SUGARCANE farmers in the country will be remunerated based on the quality of their harvested crop, starting next year.
Fiji Sugar Corporation executive chairman Abdul Khan said after lengthy discussions on the matter, a cane quality payment system had been identified as best suited for the country's four mills.
"It's called a near infra red (NIR) system. We have gone through all the literature and given government the budget," he said.
"We will know better once the budget announcement is made in November and soon after that we will be into it and getting it ready for next season.
"And the way this system works is that cane coming in through the rail network or through trucks will be tested through the NIR system and payment deduced based on the quality of harvested crop."

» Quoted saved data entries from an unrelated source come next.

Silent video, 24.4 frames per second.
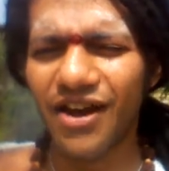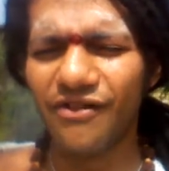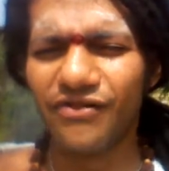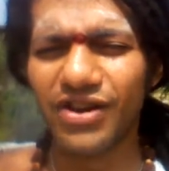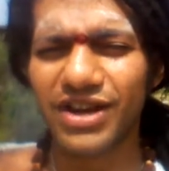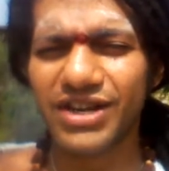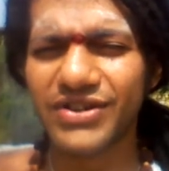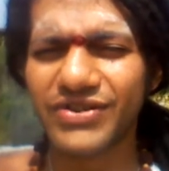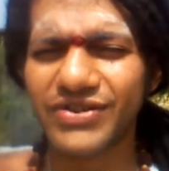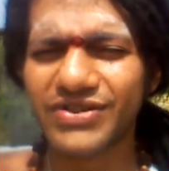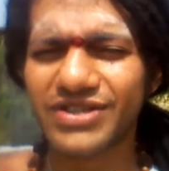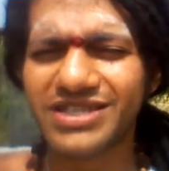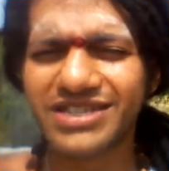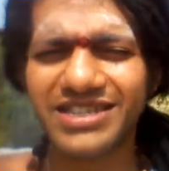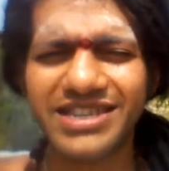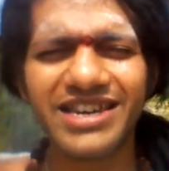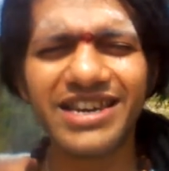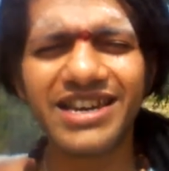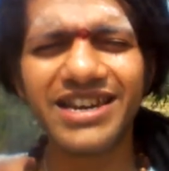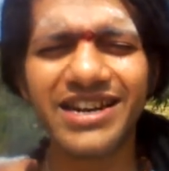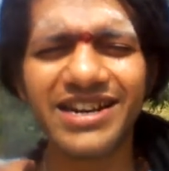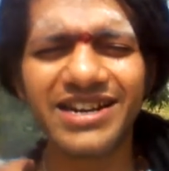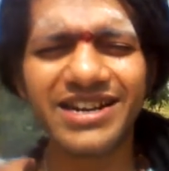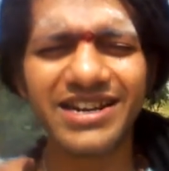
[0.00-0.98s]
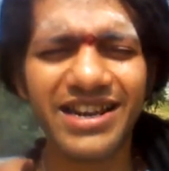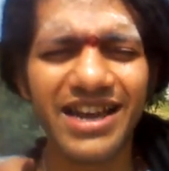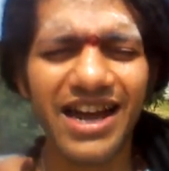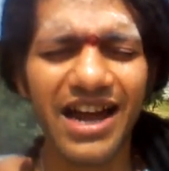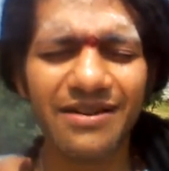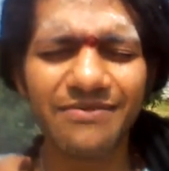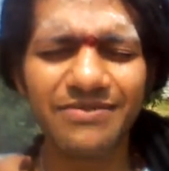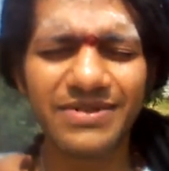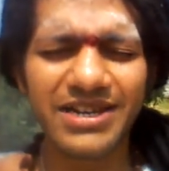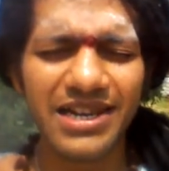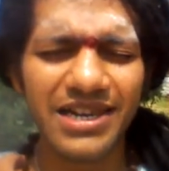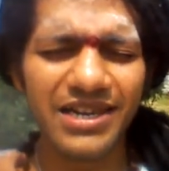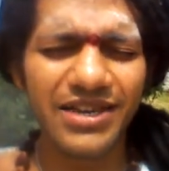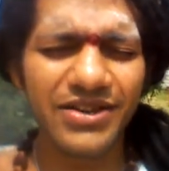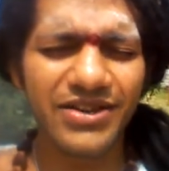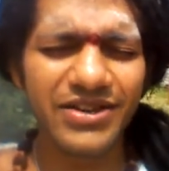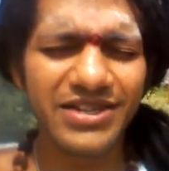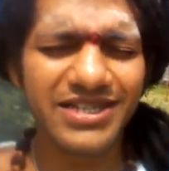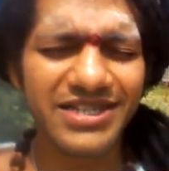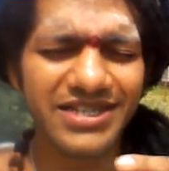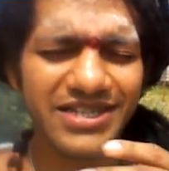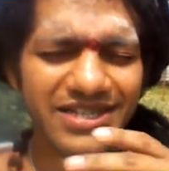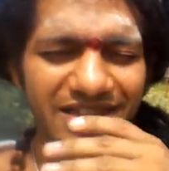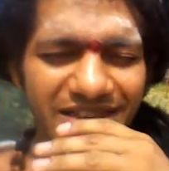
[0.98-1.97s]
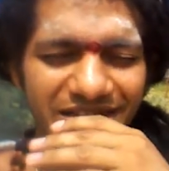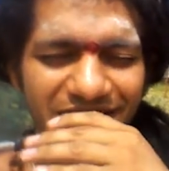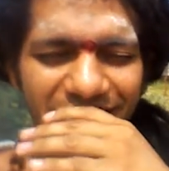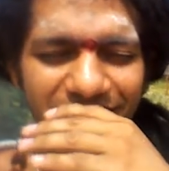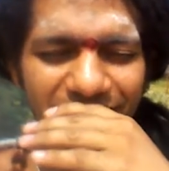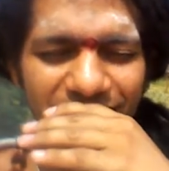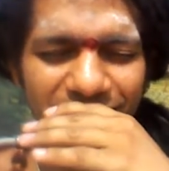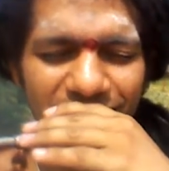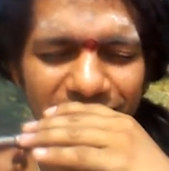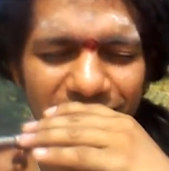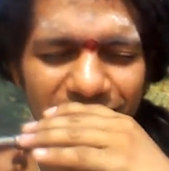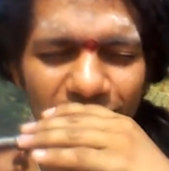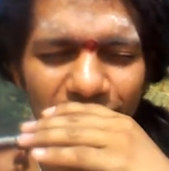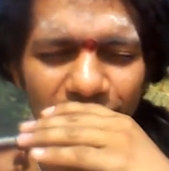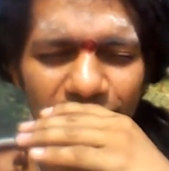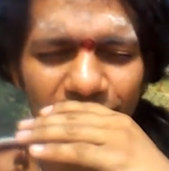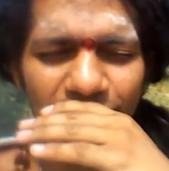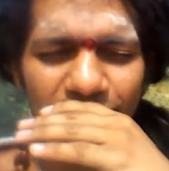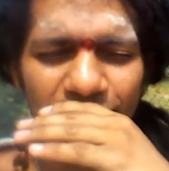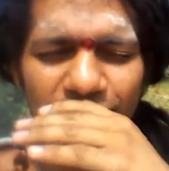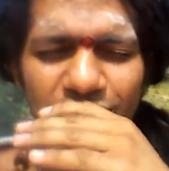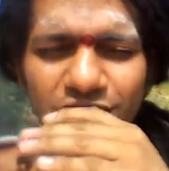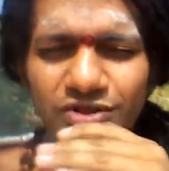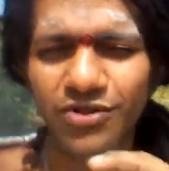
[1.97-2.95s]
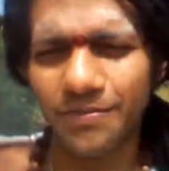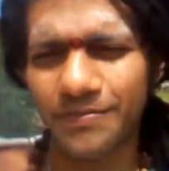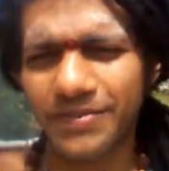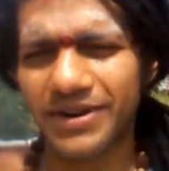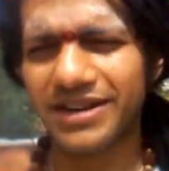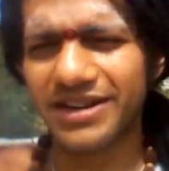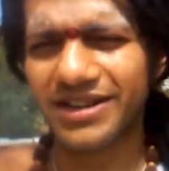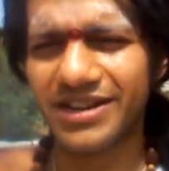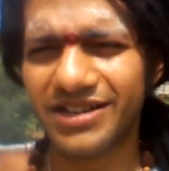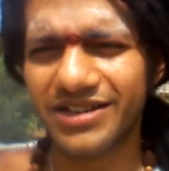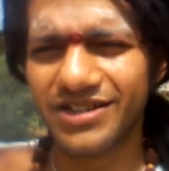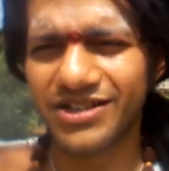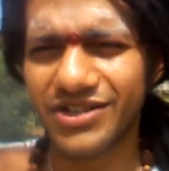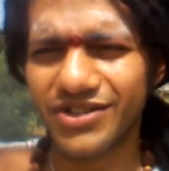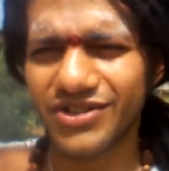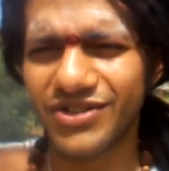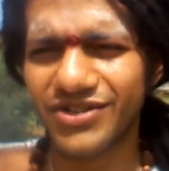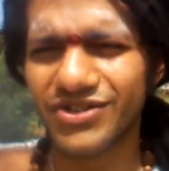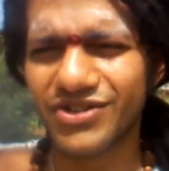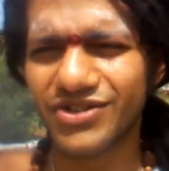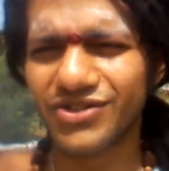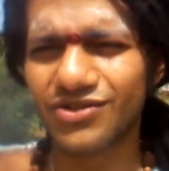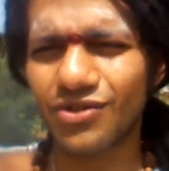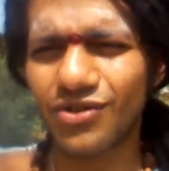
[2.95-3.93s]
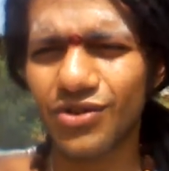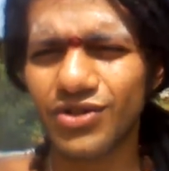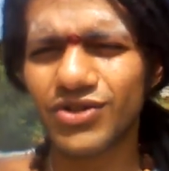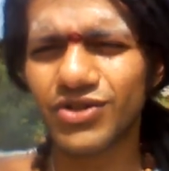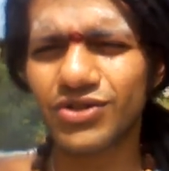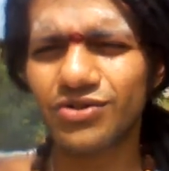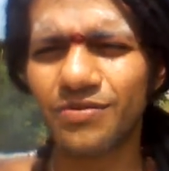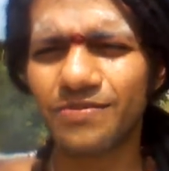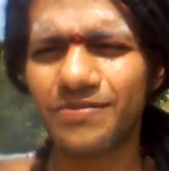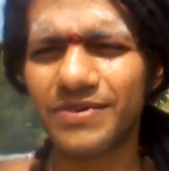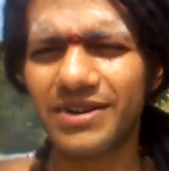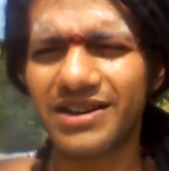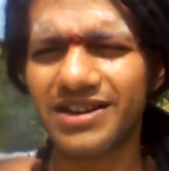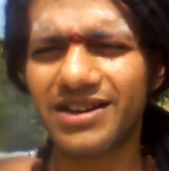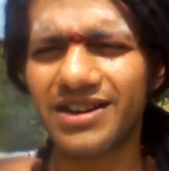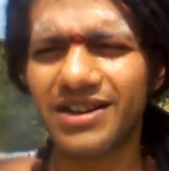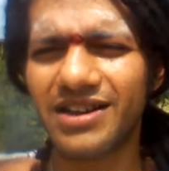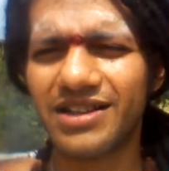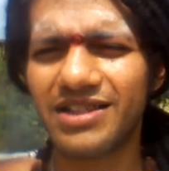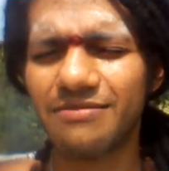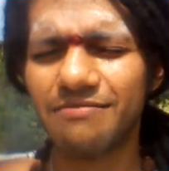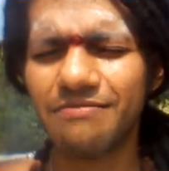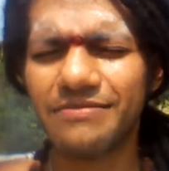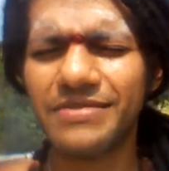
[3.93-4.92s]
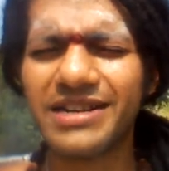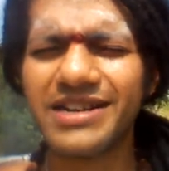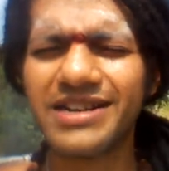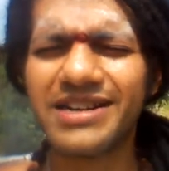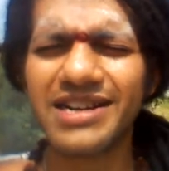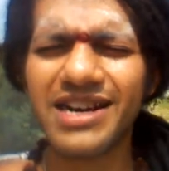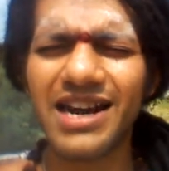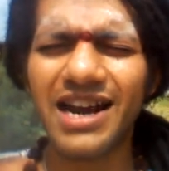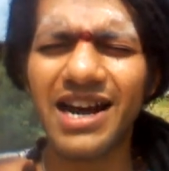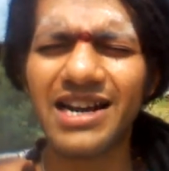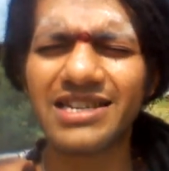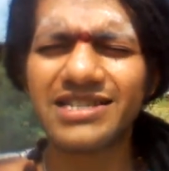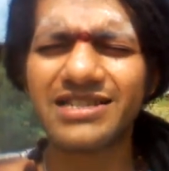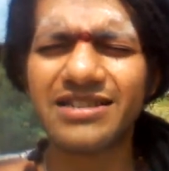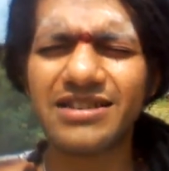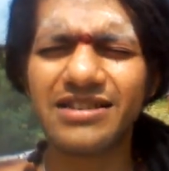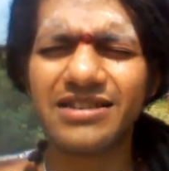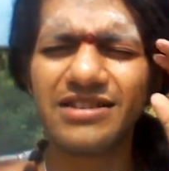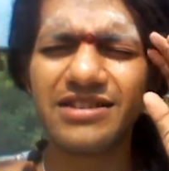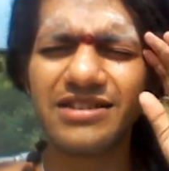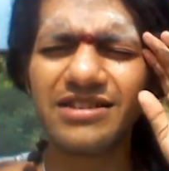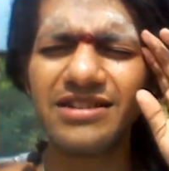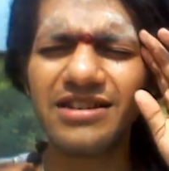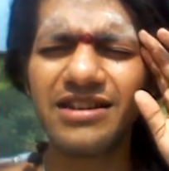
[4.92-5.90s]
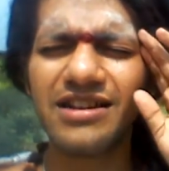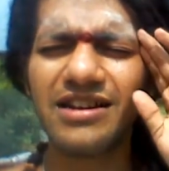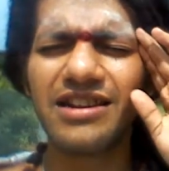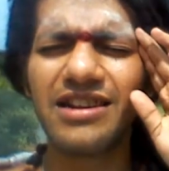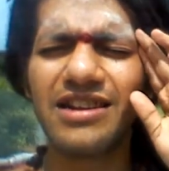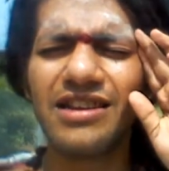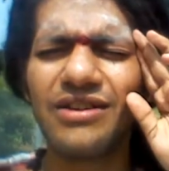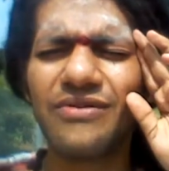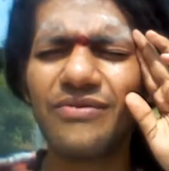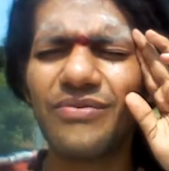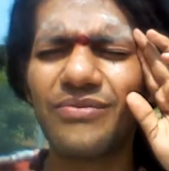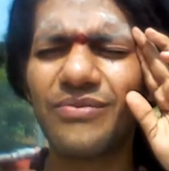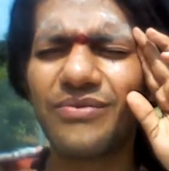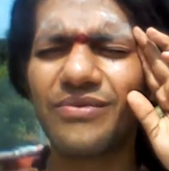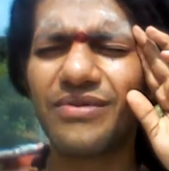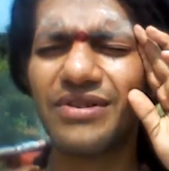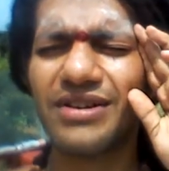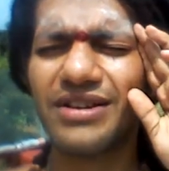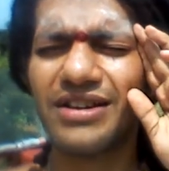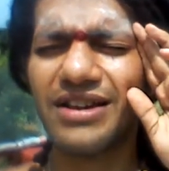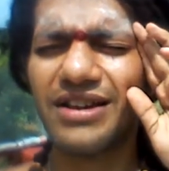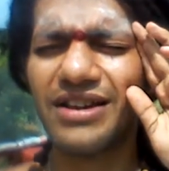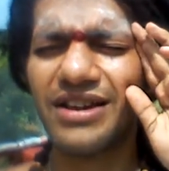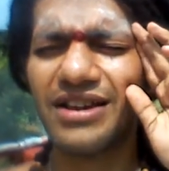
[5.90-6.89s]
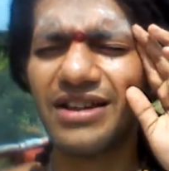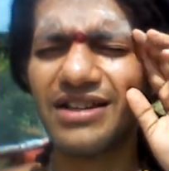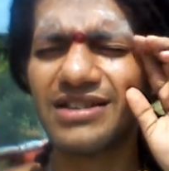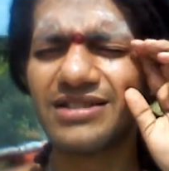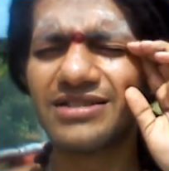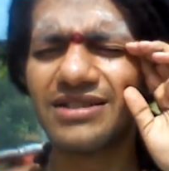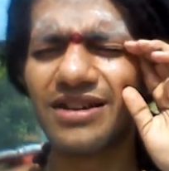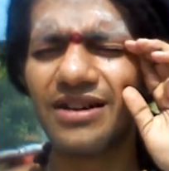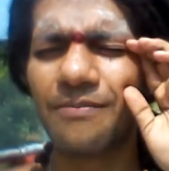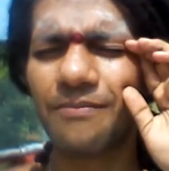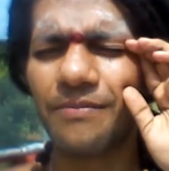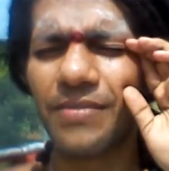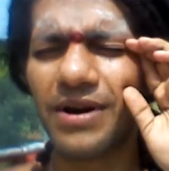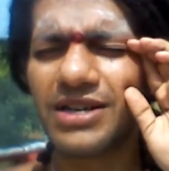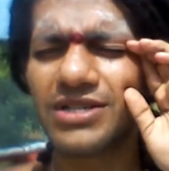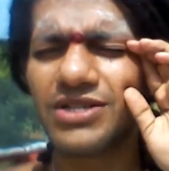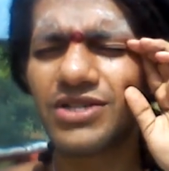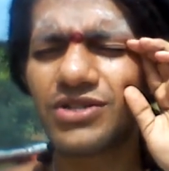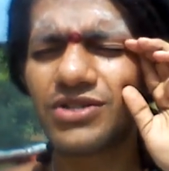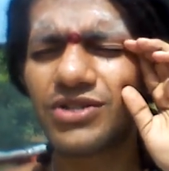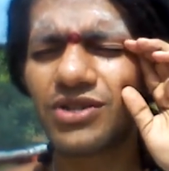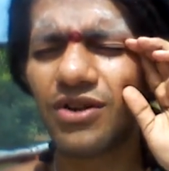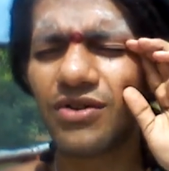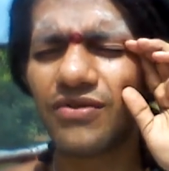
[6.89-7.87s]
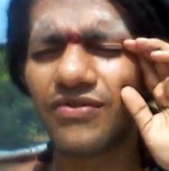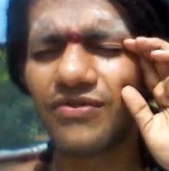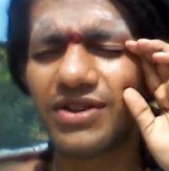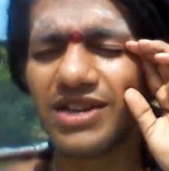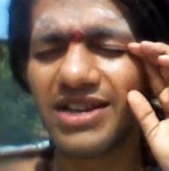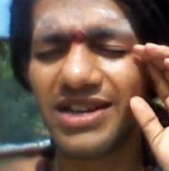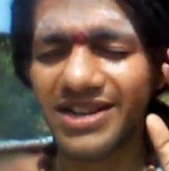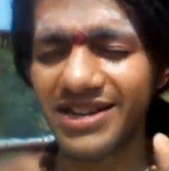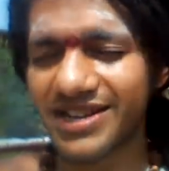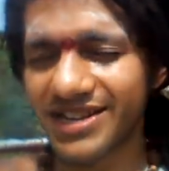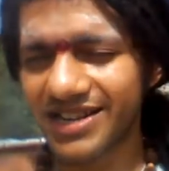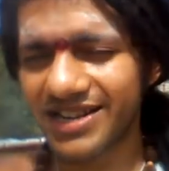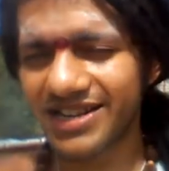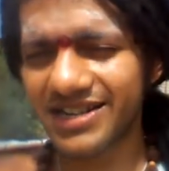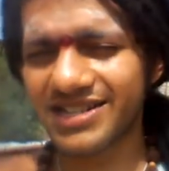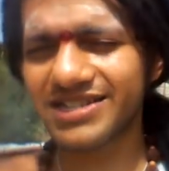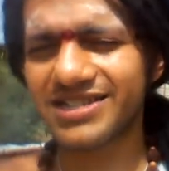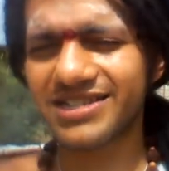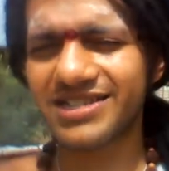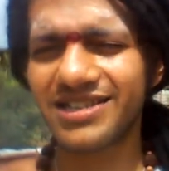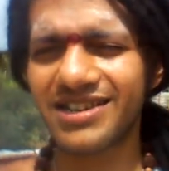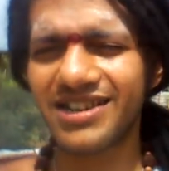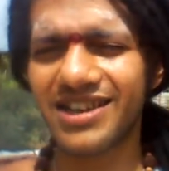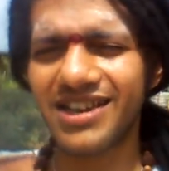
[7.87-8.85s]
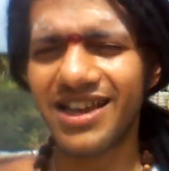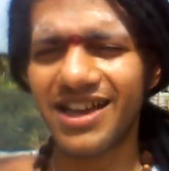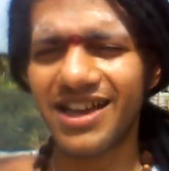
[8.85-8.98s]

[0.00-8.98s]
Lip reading: When you see it, I'm telling you, it's so stupid. So stupid. Media has really, it's a bunch of idiots,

Mr Khan said the NIR system was widely used and recognised in mills in many countries. NIR uses an inferential analysis method that allows for the direct measurement of fibre and sugar content from each sample.
Tate and Lyle consultant Dan Boodhna had previously informed sugar industry stakeholders that a cane quality payment system had to be introduced to improve efficiency and sugar production.
He also said Fiji was one of the few sugar-producing countries that paid farmers by tonnage and not on the quality of crop produced.
"One of the biggest hindrances to the sugar industry is the fact that farmers are paid according to weight," he had said at a press conference earlier this year.
"Fiji is one of very few countries in the world where growers are paid on weight and not on sugar content.
"Because of the nature of the cane payment system in use, growers predominantly planted the Mana variety because of its weight and as a result farmers were getting paid but the FSC was finding difficulty in getting sugar out of the cane," Mr Boodhna had said in Lautoka in March.